Special Workshop Theme: Training Data Scientists of the Future

Background, Definition and Audience of the Workshop

 

As the demand for data science talent has exploded so have the efforts to train data scientists. There are many programs and formats for training Data Science, but these seem to have a very wide variance in what they target and what they emphasize in the training. They range from short online courses to full-time undergraduate and graduate degree programs. As there is not yet an agreed-upon definition of who data scientists are and which skills and knowledge they need to have, designing training programs or developing curriculae have become challenging. On the other hand, organizations in industry are often not able to articulate their expectations from data science talent clearly, which in turn makes hiring, managing and creating development programs for data professionals inefficient and ineffective.  

The first workshop in this series was held at KDD-2019, organized by the Initiative for Analytics and Data Science (IADSS), where contributors discussed challenges in defining data related roles and ways to standardize skills and knowledge required for a variety of roles in analytics and data science space. The topic of training data scientists has been a major topic over the last year, and an important area of coverage for Harvard Data Science Review (HDSR), the new open access platform of Harvard Data Science Initiative that features foundational thinking, research milestones, educational innovations, and major applications in data science. Our proposed workshop, co-chaired by Usama Fayyad, Co-Founder of IADSS and Xiao-Li Meng, Founding Editor-in-Chief of HDSR, aims to discuss how we can better train data scientists with the skills and knowledge that the industry needs and explores how the industry and academia can collaborate to make sure we’re not only meeting the demands of today but also preparing for the changes and challenges of the future.

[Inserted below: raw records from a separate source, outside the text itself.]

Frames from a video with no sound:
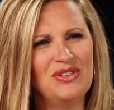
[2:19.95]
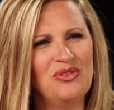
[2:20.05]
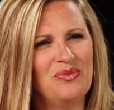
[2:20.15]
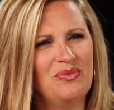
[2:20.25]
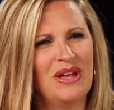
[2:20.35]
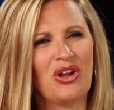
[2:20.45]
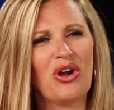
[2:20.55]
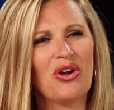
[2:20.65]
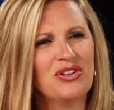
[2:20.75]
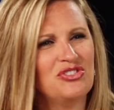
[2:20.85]
You, you
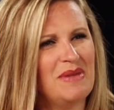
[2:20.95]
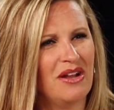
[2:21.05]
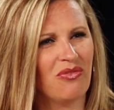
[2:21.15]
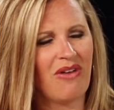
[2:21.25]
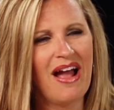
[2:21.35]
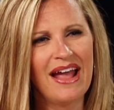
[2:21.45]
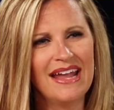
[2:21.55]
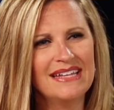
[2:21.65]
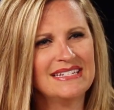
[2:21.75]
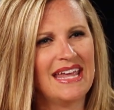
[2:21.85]
encouraged me to
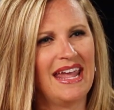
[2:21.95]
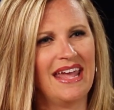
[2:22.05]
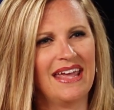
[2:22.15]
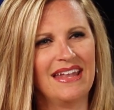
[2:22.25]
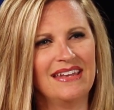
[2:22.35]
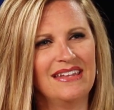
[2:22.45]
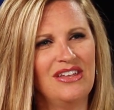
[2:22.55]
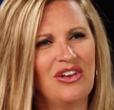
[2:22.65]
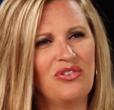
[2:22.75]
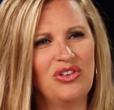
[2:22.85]
write, and
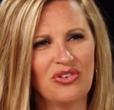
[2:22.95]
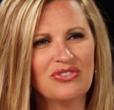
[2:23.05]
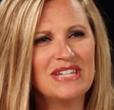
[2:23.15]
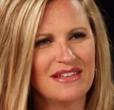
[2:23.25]
you know your mm-hmm.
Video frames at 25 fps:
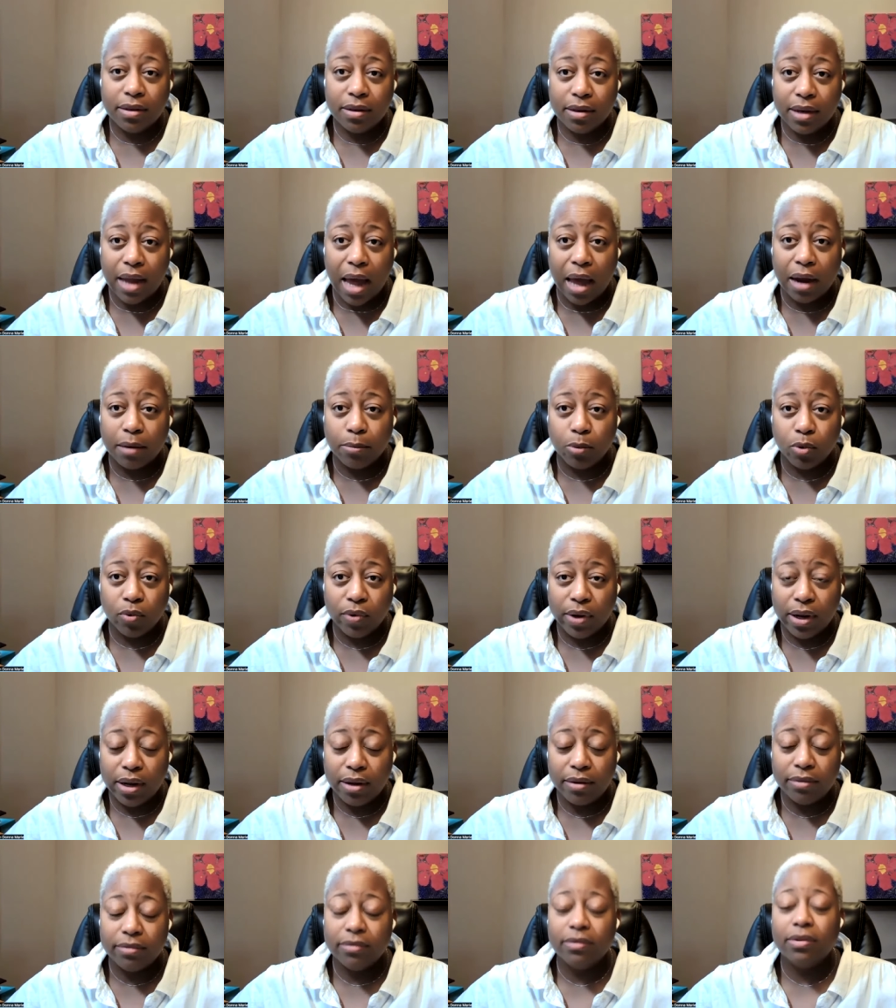Donna
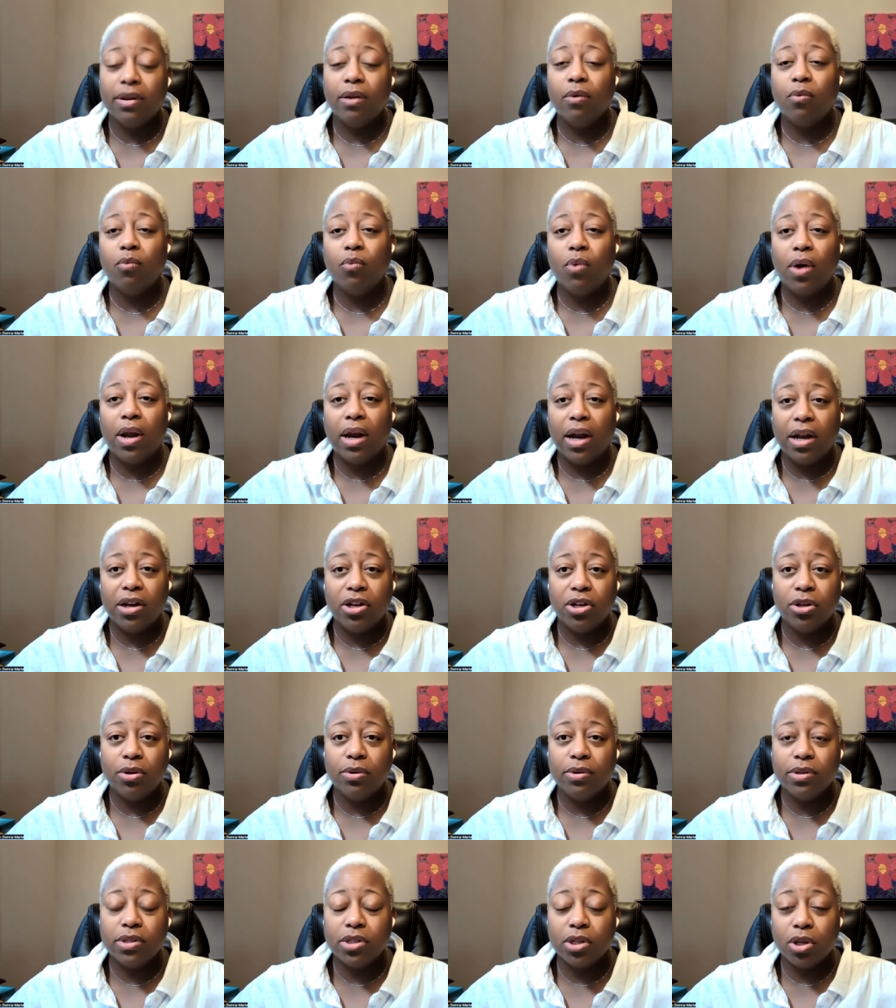Marie, and what I
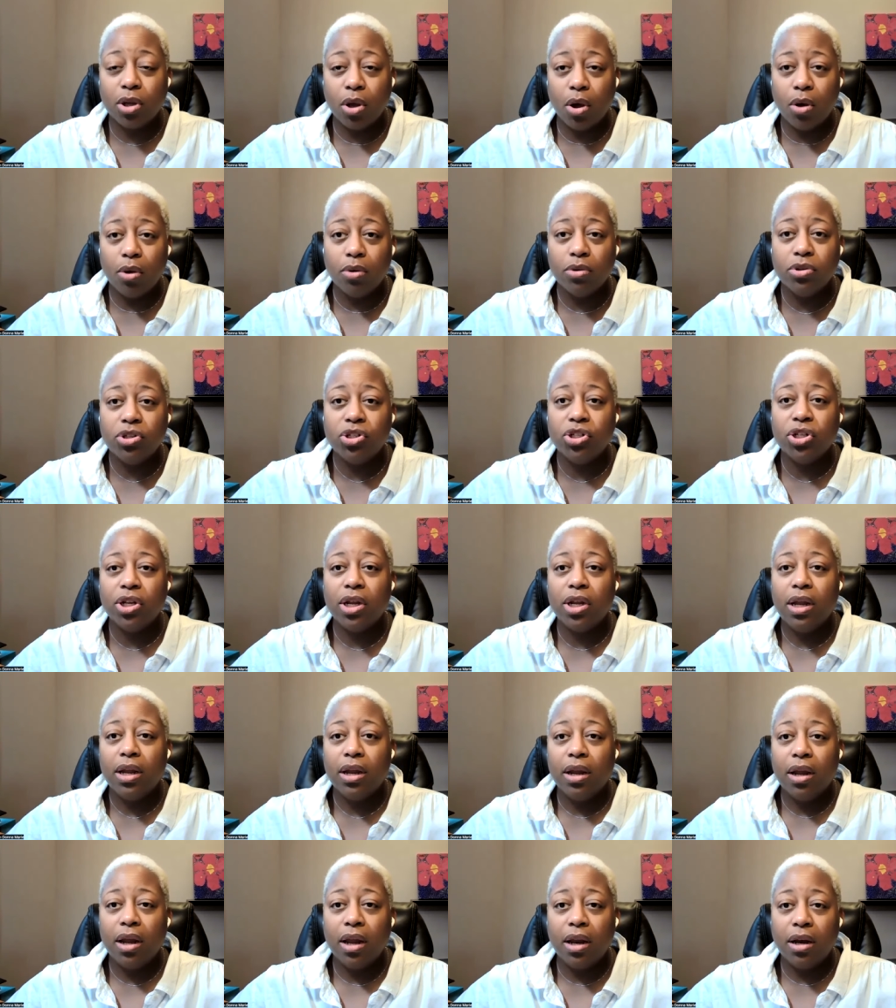do as a coach
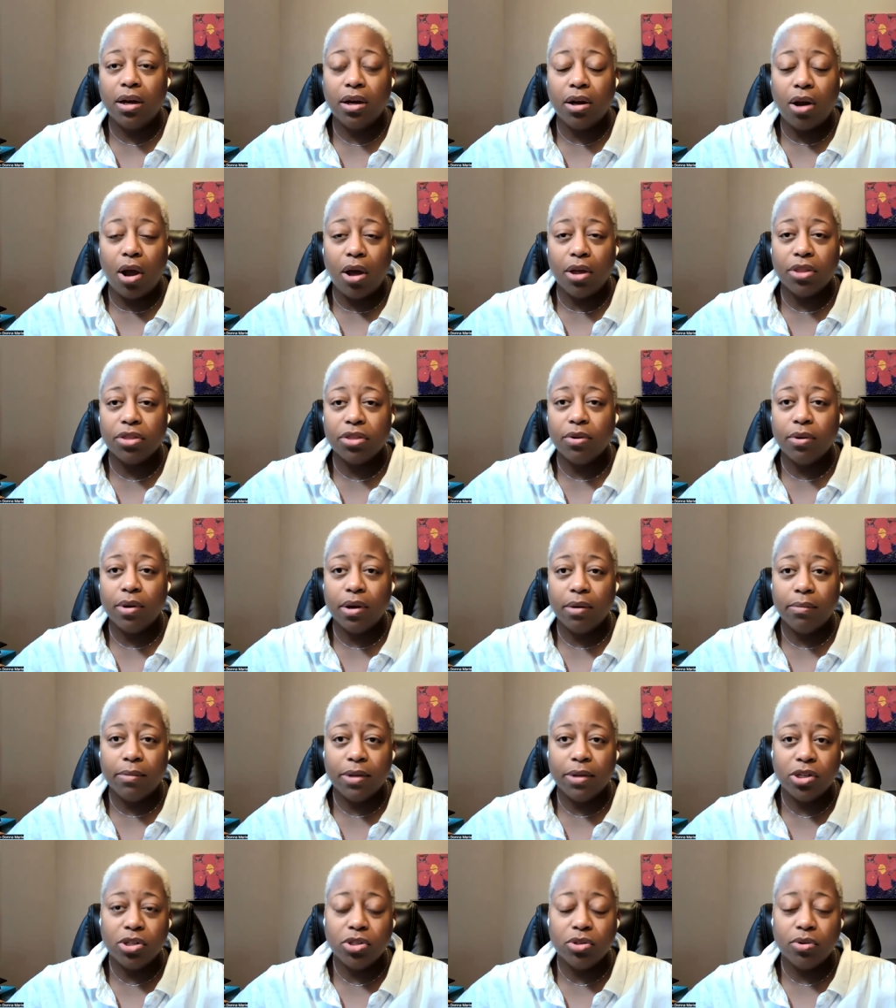and an author and a
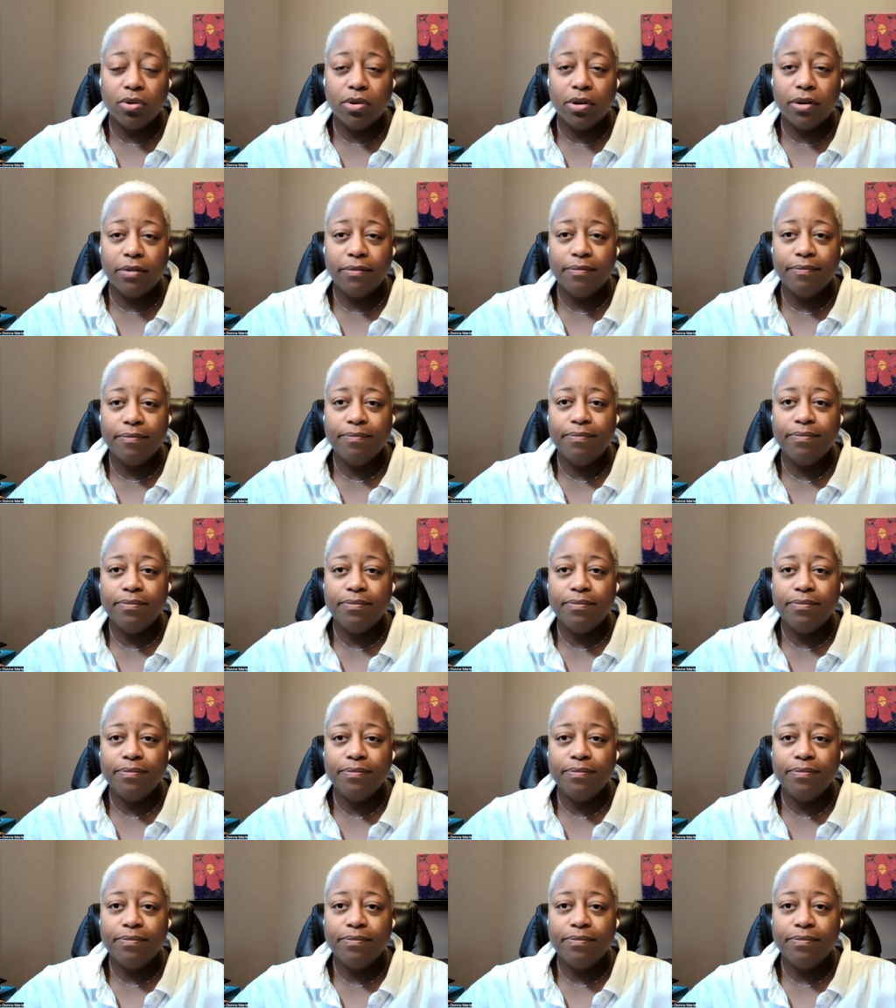mentor.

This workshop has the goal of sharing detailed findings from IADSS research on industry needs and skill-set requirements for data science professionals, discuss the various ways universities and training organizations are currently approaching data science education and explore how we improve effectiveness through industry and academia collaboration. We aim to have participation and contribution by administrators and educators from leading institutions as well as industry managers and executives responsible for managing, hiring and training data science talent, in order to gain insight into both supply and demand side of the data science profession. We will also invite representatives of training boot camps, and other training programs, as well as representatives on in-house training programs in industry. In order to achieve intended aim, workshop will be held as a half-day working meeting with short talks, invited panels and discussion sessions to plan for future steps in the topic.

Attendance at First Workshop:  The first workshop help at KDD-2019 attracted over 200 attendees and involved very active and vigorous discussion of the hot topics. The program for the first workshop is listed on the KDD-2019 web site.

IADSS Advisory Board

Previous Conference Presence​​

KDD 2019 Anchorage, Half-Day Workshop

“Proposed Standards on Definitions of Analytics Roles, Skill-sets and Career Paths in the Data Science Industry”

Speakers

KDD 2018 London, Applied Data Science Invited Panel

“Who is a Data Scientist? Defining the Analytics Profession and Cutting Out the Hype and Confusion”​

 

IADSS co-founders Usama Fayyad and Hamit Hamutcu spoke at a special invitation panel to discuss the professional standards in analytics and data science related roles in the industry, along with global analytics leaders.

Knowledge Discovery and Data Mining (KDD) London Research

KDD 2018 Panel Speakers

ICDM Standards Workshop

“Establishing Data Science Industry Standards”

 

A special workshop was organized by IADSS at ICDM Singapore on November 17 - 20, 2018 to share the initial results of the study and hear from industry leaders and academicians regarding the topic of data science & analytics professional standards. You can see details here:

ICDM IEEE Singapore 2018 workshop

IEEE ICDM 2018 Singapore, Half-Day Workshop

“Establishing Data Science Industry Standards”

Speakers

Organizers
 Usama Fayyad, Hamit Hamutcu
  1. Opening by Usama Fayyad and Xiao-Li Meng: Motivation of the workshop and introduction of agenda

  2. Talk: Usama Fayyad / Hamit Hamutcu: Results from IADSS Research on Standardized Definitions in Industry Data Science Roles and Data Science Knowledge Framework

  3. Talk: Xiao-Li Meng / Liberty Vittert:  Ensuring a Healthy Data Science Ecosystem: Pedagogical Challenges and Opportunities 

  4. Short presentations representing the views from data science education program directors and academicians (2 short presentations)

  5. Short presentations representing the views from training organizations (2 short presentations)

  6. Short presentations representing the views from data science industry executives (2 short presentations)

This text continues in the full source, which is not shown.